◆ TASK DESCRIPTION: Output each record below exactly, and include all of them.

◆ PROVIDED MATERIAL:
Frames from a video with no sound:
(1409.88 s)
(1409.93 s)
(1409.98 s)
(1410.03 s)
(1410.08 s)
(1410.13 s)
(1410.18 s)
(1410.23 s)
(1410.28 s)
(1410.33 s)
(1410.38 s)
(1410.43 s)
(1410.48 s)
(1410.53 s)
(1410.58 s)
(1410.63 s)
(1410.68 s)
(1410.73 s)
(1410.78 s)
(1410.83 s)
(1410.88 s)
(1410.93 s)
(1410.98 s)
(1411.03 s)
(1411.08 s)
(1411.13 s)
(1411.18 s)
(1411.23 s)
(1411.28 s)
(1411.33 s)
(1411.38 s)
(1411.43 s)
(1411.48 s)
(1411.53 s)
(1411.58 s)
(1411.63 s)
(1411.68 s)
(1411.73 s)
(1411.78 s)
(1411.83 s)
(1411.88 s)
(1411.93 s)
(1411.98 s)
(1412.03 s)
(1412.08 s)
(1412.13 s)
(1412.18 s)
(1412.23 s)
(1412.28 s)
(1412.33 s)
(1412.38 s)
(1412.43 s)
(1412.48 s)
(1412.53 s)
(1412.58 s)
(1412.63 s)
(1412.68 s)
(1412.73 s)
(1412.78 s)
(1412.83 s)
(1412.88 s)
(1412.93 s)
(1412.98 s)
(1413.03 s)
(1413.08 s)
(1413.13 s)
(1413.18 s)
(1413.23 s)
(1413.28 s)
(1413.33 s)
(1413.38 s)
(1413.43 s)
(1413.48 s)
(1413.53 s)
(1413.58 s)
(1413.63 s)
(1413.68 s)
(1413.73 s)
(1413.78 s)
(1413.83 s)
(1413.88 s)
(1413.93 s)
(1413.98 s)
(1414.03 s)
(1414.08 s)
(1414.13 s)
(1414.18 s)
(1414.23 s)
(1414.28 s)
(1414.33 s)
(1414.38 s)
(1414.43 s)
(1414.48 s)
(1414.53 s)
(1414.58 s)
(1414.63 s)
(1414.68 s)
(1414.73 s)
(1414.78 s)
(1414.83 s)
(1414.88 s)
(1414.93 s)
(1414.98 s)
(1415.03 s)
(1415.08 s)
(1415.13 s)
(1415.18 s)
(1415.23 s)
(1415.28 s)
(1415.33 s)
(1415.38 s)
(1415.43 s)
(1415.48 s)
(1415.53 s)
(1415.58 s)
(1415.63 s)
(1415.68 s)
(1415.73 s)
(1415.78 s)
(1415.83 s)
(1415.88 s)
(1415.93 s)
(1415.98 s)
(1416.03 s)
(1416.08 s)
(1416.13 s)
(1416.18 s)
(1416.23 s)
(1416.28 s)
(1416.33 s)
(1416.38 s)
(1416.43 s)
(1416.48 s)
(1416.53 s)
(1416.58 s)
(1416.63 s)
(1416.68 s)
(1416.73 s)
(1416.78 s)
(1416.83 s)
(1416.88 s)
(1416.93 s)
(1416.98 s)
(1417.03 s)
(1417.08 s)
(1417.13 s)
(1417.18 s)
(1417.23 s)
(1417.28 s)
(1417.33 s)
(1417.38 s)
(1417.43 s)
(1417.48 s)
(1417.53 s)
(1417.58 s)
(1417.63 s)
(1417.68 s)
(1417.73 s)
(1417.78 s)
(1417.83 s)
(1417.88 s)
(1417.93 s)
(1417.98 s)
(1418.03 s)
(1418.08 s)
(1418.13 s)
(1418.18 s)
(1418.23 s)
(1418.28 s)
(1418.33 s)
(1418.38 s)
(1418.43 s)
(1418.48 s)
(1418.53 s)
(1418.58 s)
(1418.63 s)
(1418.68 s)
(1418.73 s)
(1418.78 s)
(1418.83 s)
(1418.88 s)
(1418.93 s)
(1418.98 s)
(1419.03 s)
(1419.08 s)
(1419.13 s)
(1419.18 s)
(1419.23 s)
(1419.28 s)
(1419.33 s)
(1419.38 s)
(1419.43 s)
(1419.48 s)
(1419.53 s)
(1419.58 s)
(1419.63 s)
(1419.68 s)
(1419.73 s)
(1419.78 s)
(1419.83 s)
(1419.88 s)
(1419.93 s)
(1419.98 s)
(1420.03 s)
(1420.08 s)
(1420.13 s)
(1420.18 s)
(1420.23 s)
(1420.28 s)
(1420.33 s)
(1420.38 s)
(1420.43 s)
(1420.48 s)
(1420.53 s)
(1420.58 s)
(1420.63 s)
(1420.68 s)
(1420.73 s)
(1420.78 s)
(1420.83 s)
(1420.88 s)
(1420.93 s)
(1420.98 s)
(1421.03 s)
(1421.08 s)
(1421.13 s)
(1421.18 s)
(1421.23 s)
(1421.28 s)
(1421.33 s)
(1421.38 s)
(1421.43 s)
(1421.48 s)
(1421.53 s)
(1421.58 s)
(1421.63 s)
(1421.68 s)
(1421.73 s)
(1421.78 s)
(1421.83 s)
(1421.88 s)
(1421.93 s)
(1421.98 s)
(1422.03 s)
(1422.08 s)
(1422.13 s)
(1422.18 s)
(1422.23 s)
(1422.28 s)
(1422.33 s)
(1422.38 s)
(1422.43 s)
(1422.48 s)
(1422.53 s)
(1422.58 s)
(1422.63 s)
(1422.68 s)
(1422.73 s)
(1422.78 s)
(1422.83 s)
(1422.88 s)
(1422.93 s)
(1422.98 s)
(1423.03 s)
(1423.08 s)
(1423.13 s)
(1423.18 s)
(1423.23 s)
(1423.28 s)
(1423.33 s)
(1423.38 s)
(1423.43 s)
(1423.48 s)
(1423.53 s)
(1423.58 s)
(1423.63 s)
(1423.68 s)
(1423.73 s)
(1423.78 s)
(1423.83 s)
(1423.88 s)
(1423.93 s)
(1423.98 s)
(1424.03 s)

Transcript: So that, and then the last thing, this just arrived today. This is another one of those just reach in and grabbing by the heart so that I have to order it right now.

◆ RESPONSE TO THE TASK:
Frames from a video with no sound:
(1409.88 s)
(1409.93 s)
(1409.98 s)
(1410.03 s)
(1410.08 s)
(1410.13 s)
(1410.18 s)
(1410.23 s)
(1410.28 s)
(1410.33 s)
(1410.38 s)
(1410.43 s)
(1410.48 s)
(1410.53 s)
(1410.58 s)
(1410.63 s)
(1410.68 s)
(1410.73 s)
(1410.78 s)
(1410.83 s)
(1410.88 s)
(1410.93 s)
(1410.98 s)
(1411.03 s)
(1411.08 s)
(1411.13 s)
(1411.18 s)
(1411.23 s)
(1411.28 s)
(1411.33 s)
(1411.38 s)
(1411.43 s)
(1411.48 s)
(1411.53 s)
(1411.58 s)
(1411.63 s)
(1411.68 s)
(1411.73 s)
(1411.78 s)
(1411.83 s)
(1411.88 s)
(1411.93 s)
(1411.98 s)
(1412.03 s)
(1412.08 s)
(1412.13 s)
(1412.18 s)
(1412.23 s)
(1412.28 s)
(1412.33 s)
(1412.38 s)
(1412.43 s)
(1412.48 s)
(1412.53 s)
(1412.58 s)
(1412.63 s)
(1412.68 s)
(1412.73 s)
(1412.78 s)
(1412.83 s)
(1412.88 s)
(1412.93 s)
(1412.98 s)
(1413.03 s)
(1413.08 s)
(1413.13 s)
(1413.18 s)
(1413.23 s)
(1413.28 s)
(1413.33 s)
(1413.38 s)
(1413.43 s)
(1413.48 s)
(1413.53 s)
(1413.58 s)
(1413.63 s)
(1413.68 s)
(1413.73 s)
(1413.78 s)
(1413.83 s)
(1413.88 s)
(1413.93 s)
(1413.98 s)
(1414.03 s)
(1414.08 s)
(1414.13 s)
(1414.18 s)
(1414.23 s)
(1414.28 s)
(1414.33 s)
(1414.38 s)
(1414.43 s)
(1414.48 s)
(1414.53 s)
(1414.58 s)
(1414.63 s)
(1414.68 s)
(1414.73 s)
(1414.78 s)
(1414.83 s)
(1414.88 s)
(1414.93 s)
(1414.98 s)
(1415.03 s)
(1415.08 s)
(1415.13 s)
(1415.18 s)
(1415.23 s)
(1415.28 s)
(1415.33 s)
(1415.38 s)
(1415.43 s)
(1415.48 s)
(1415.53 s)
(1415.58 s)
(1415.63 s)
(1415.68 s)
(1415.73 s)
(1415.78 s)
(1415.83 s)
(1415.88 s)
(1415.93 s)
(1415.98 s)
(1416.03 s)
(1416.08 s)
(1416.13 s)
(1416.18 s)
(1416.23 s)
(1416.28 s)
(1416.33 s)
(1416.38 s)
(1416.43 s)
(1416.48 s)
(1416.53 s)
(1416.58 s)
(1416.63 s)
(1416.68 s)
(1416.73 s)
(1416.78 s)
(1416.83 s)
(1416.88 s)
(1416.93 s)
(1416.98 s)
(1417.03 s)
(1417.08 s)
(1417.13 s)
(1417.18 s)
(1417.23 s)
(1417.28 s)
(1417.33 s)
(1417.38 s)
(1417.43 s)
(1417.48 s)
(1417.53 s)
(1417.58 s)
(1417.63 s)
(1417.68 s)
(1417.73 s)
(1417.78 s)
(1417.83 s)
(1417.88 s)
(1417.93 s)
(1417.98 s)
(1418.03 s)
(1418.08 s)
(1418.13 s)
(1418.18 s)
(1418.23 s)
(1418.28 s)
(1418.33 s)
(1418.38 s)
(1418.43 s)
(1418.48 s)
(1418.53 s)
(1418.58 s)
(1418.63 s)
(1418.68 s)
(1418.73 s)
(1418.78 s)
(1418.83 s)
(1418.88 s)
(1418.93 s)
(1418.98 s)
(1419.03 s)
(1419.08 s)
(1419.13 s)
(1419.18 s)
(1419.23 s)
(1419.28 s)
(1419.33 s)
(1419.38 s)
(1419.43 s)
(1419.48 s)
(1419.53 s)
(1419.58 s)
(1419.63 s)
(1419.68 s)
(1419.73 s)
(1419.78 s)
(1419.83 s)
(1419.88 s)
(1419.93 s)
(1419.98 s)
(1420.03 s)
(1420.08 s)
(1420.13 s)
(1420.18 s)
(1420.23 s)
(1420.28 s)
(1420.33 s)
(1420.38 s)
(1420.43 s)
(1420.48 s)
(1420.53 s)
(1420.58 s)
(1420.63 s)
(1420.68 s)
(1420.73 s)
(1420.78 s)
(1420.83 s)
(1420.88 s)
(1420.93 s)
(1420.98 s)
(1421.03 s)
(1421.08 s)
(1421.13 s)
(1421.18 s)
(1421.23 s)
(1421.28 s)
(1421.33 s)
(1421.38 s)
(1421.43 s)
(1421.48 s)
(1421.53 s)
(1421.58 s)
(1421.63 s)
(1421.68 s)
(1421.73 s)
(1421.78 s)
(1421.83 s)
(1421.88 s)
(1421.93 s)
(1421.98 s)
(1422.03 s)
(1422.08 s)
(1422.13 s)
(1422.18 s)
(1422.23 s)
(1422.28 s)
(1422.33 s)
(1422.38 s)
(1422.43 s)
(1422.48 s)
(1422.53 s)
(1422.58 s)
(1422.63 s)
(1422.68 s)
(1422.73 s)
(1422.78 s)
(1422.83 s)
(1422.88 s)
(1422.93 s)
(1422.98 s)
(1423.03 s)
(1423.08 s)
(1423.13 s)
(1423.18 s)
(1423.23 s)
(1423.28 s)
(1423.33 s)
(1423.38 s)
(1423.43 s)
(1423.48 s)
(1423.53 s)
(1423.58 s)
(1423.63 s)
(1423.68 s)
(1423.73 s)
(1423.78 s)
(1423.83 s)
(1423.88 s)
(1423.93 s)
(1423.98 s)
(1424.03 s)

Transcript: So that, and then the last thing, this just arrived today. This is another one of those just reach in and grabbing by the heart so that I have to order it right now.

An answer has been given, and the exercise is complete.